Problem description:
When you repeat the entries, reproduce each line exactly and omit every picture.
+++ The input
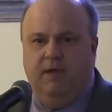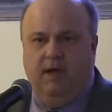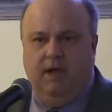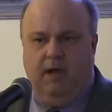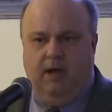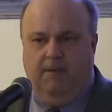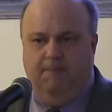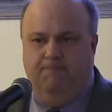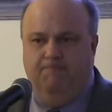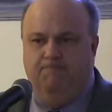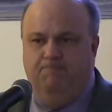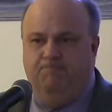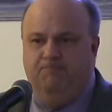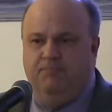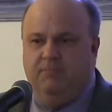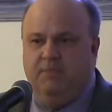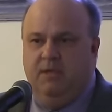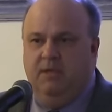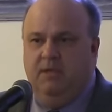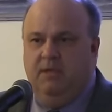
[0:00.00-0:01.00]
Um,
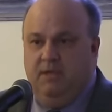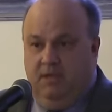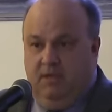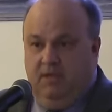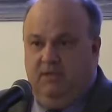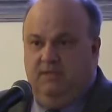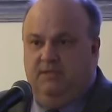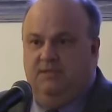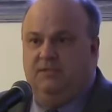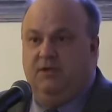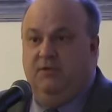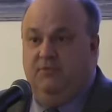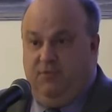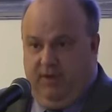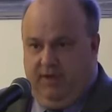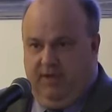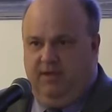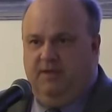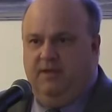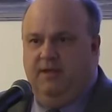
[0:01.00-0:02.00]
so if
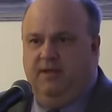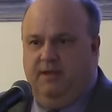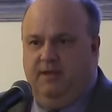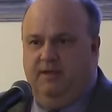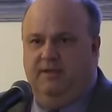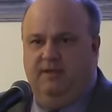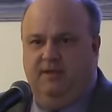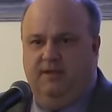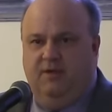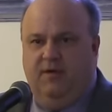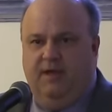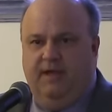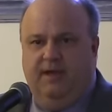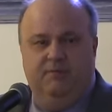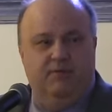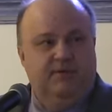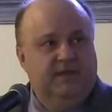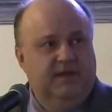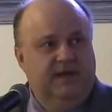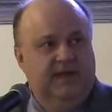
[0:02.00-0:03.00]
we could uh, go
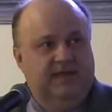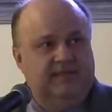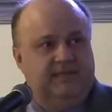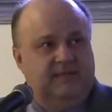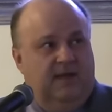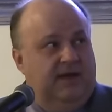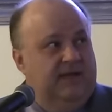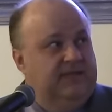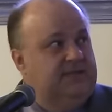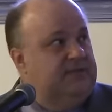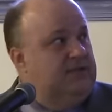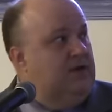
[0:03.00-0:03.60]
ahead with the next slide.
++++++
Your response:
[0:00.00-0:01.00]
Um,
[0:01.00-0:02.00]
so if
[0:02.00-0:03.00]
we could uh, go
[0:03.00-0:03.60]
ahead with the next slide.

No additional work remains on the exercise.